Finally, we wondered whether there is a difference in taste between people who report having seen more than the median number of movies in our sample (94) versus those who report having seen less than the median. Presumably, these are either different populations (i.e., “movie nerds” vs. casual moviegoers), or exposure to so many movies might have shaped their taste in itself. Empirically, we find that this does make a difference. The people who saw more movies than average have a more homogenous movie taste than those who saw less (0.31 vs. 0.23 in terms of intersubjective correlation, t = 23.16, df = 2792, p < 0.001), and this effect is strong (d = 0.90). Of course, there is also a substantial difference in the number of movies they have seen, because that is how these are defined. If this was not so, the observed difference in taste would be puzzling (95 vs. 28 movies seen, respectively, t = 132.83, df = 2792, d = 4.68). However, when comparing movie taste between these groups to that of everyone, the difference in intercorrelation among those who have seen a lot versus a few movies is extremely modest (0.253 vs. 0.258, t = 2.42, df = 4217, p < 0.05, d = 0.08).
We wondered as to the correlation within different groups of critics versus correlations between them. This information is best represented in the form of a table (see Table 1).
|Individuals||Critics||Aggregated critics||Aggregated individuals|
We showed that the intersubjective agreement of movie taste is low but significantly different from zero. There is some agreement, but not much. We also showed that demographic qualifiers do not matter much in terms of moderating these numbers, indicating that movie taste is an idiosyncratic quality—of the individual, not of demographically defined groups like age or gender. This issue has recently been raised anecdotally and seems to be exploited commercially (Barrett 2016). Moreover, we have shown that the agreement between people and individual critics is low, whereas the agreement among critics themselves is high. This emphasizes and quantifies the fundamental disconnect between people’s and critics’ tastes that has been highlighted anecdotally. So it seems that the Batman v Superman example we introduced is perhaps a strong example of the critic/ audience disconnect, but it is by no means an outlier. This divide has sparked many journalistic reflections on the importance of film criticism (Child 2016; Mancini 2016). Ironically, something about being a critic seems to make the recommendations of critics unsuitable—relatively speaking—for predicting the movie taste of regular people. We want to emphasize that we cannot distinguish possible explanations for why this might be the case. It is possible that critics are fundamentally different people and unrepresentative of the population at large. Critics and audience members may also have different cognitive goals while watching a movie. Moreover, the correlated inputs of the critics—the movies they have seen, the film theory they have read, the conventions they are aware of—may also synchronize their judgments but put them at odds with the judgment of average viewers. If this is the case, pooled predictions based on critics should saturate early, whereas the decorrelated judgments of individuals should not, which is what we see empirically (Zohary et al. 1994). None of these explanations is mutually exclusive; they could all be true at the same time. Sorting them out will have to be the subject of future research.
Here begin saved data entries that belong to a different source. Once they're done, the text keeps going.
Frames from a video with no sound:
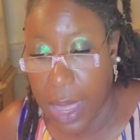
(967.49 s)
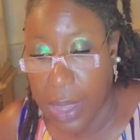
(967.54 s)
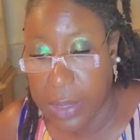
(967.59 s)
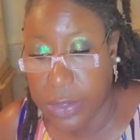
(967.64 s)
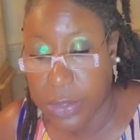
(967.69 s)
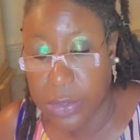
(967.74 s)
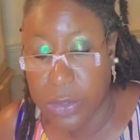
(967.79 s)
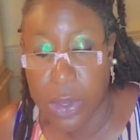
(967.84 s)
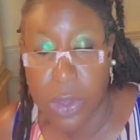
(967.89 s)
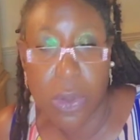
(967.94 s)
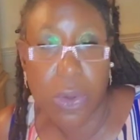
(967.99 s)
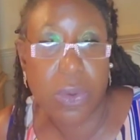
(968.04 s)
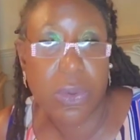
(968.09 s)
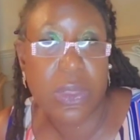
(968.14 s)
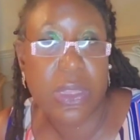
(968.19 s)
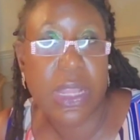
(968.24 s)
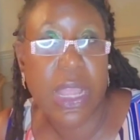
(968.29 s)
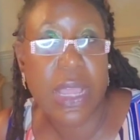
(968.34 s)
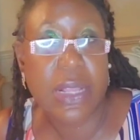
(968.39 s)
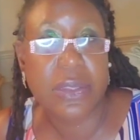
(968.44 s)
So
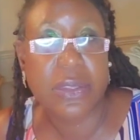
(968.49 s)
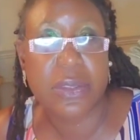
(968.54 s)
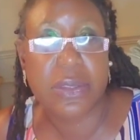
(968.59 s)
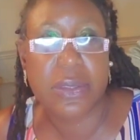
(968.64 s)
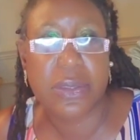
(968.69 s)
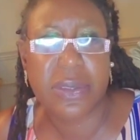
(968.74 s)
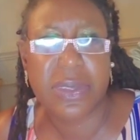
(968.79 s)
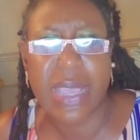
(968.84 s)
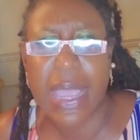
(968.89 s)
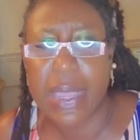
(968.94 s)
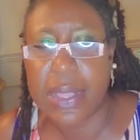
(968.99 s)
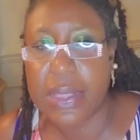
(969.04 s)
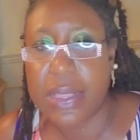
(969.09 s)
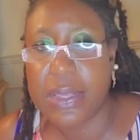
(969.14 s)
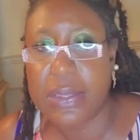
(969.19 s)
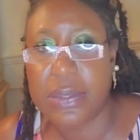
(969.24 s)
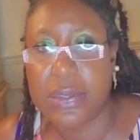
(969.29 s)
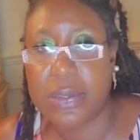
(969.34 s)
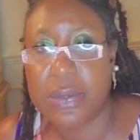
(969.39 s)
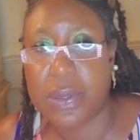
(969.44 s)
let's take
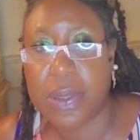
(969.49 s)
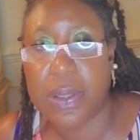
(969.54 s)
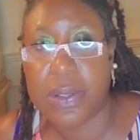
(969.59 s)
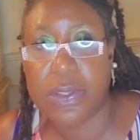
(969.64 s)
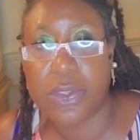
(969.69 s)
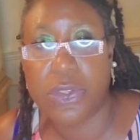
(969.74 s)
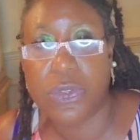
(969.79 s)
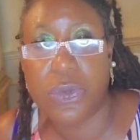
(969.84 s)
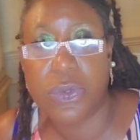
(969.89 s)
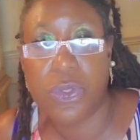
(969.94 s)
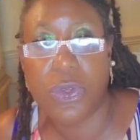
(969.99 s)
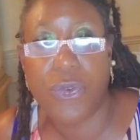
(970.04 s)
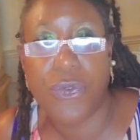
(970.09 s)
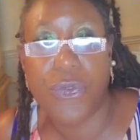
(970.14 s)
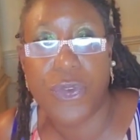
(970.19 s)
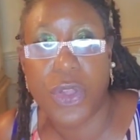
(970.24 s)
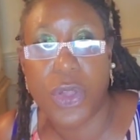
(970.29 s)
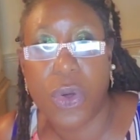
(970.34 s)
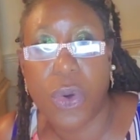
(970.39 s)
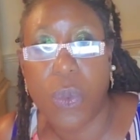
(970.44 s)
this to the
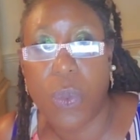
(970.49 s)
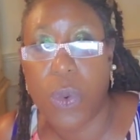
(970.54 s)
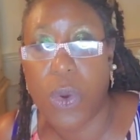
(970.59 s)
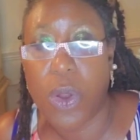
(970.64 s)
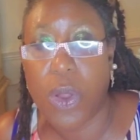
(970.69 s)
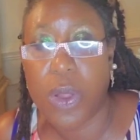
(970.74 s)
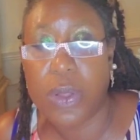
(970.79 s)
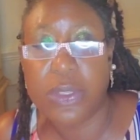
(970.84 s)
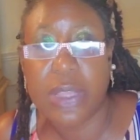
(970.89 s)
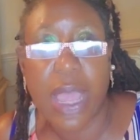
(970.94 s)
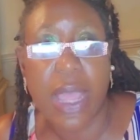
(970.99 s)
real world.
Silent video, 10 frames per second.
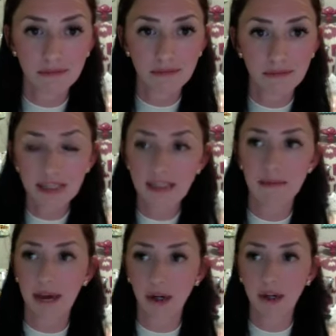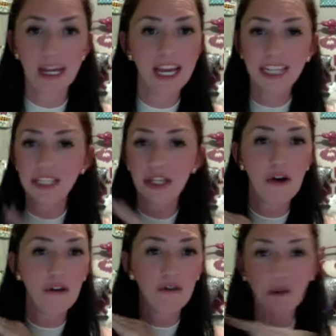It doesn't matter. It's
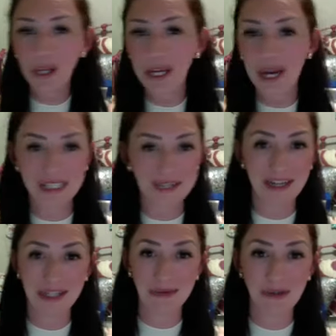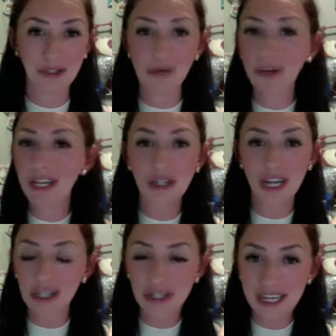fully customizable. You can
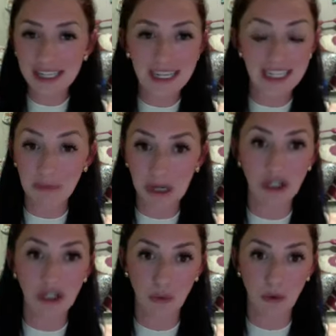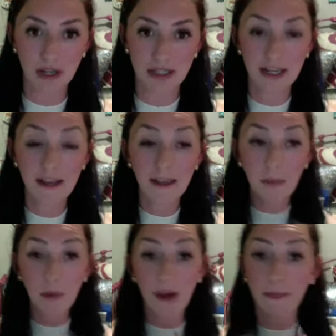change things as much as you want.
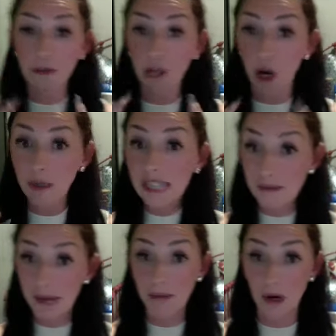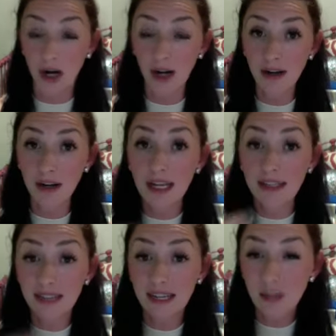But those Always Get My Bar,
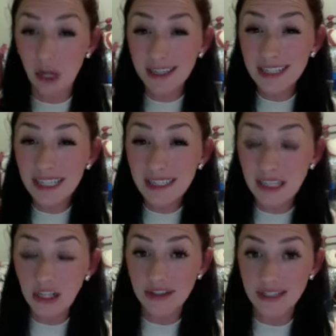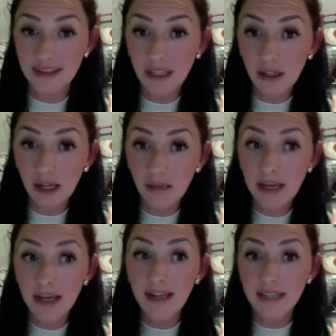as long as it is in your Scentsy Club,
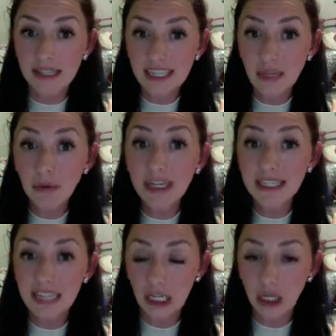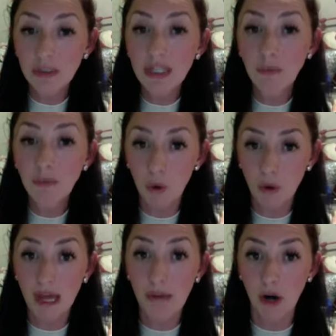Scentsy will continue to pour
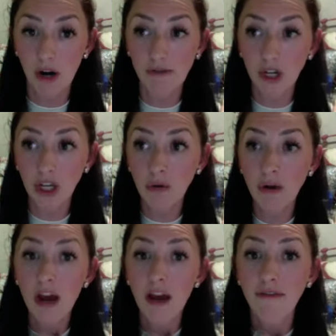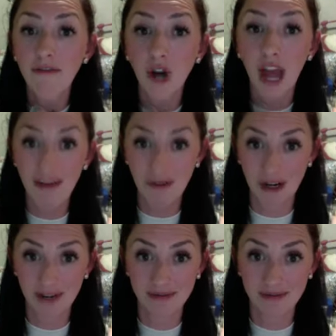that bar for you forever.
Intersubjective movie appraisal is low but significantly different from zero.
Finally, we showed that the best predictor of individual movie ratings was aggregated individual movie ratings (e.g., IMDb rating, average Yahoo user rating), with correlations close to the theoretically highest possible value, given the inherent diversity of movie taste. Of course, even better predictions are possible if one tailors recommendations to the individual, but not to groups, as the lack of consensus about the appraisal of films in the population precludes giving ratings that appeal to everyone. That is, when the predicted rating for one movie becomes too high, it gets out of touch with the people who did not like that particular movie, which is why companies like Netflix use closeness to clusters in taste space to make predictions. The idea is that groups in a highly dimensional taste space share a particular taste but also have a taste that is different from those of other groups. If one has not seen a given movie, any given taste cluster will have seen it, and one’s predicted rating corresponds to the rating of the nearest cluster. After launching in 130 countries in 2016, Netflix representatives revealed that the company relies on taste profiles in this taste space rather than demographic information or geographical location (Barrett 2016). In other words, what matters when predicting how much someone will like a given movie is how close that person is to someone in taste space, not physical or demographic proximity.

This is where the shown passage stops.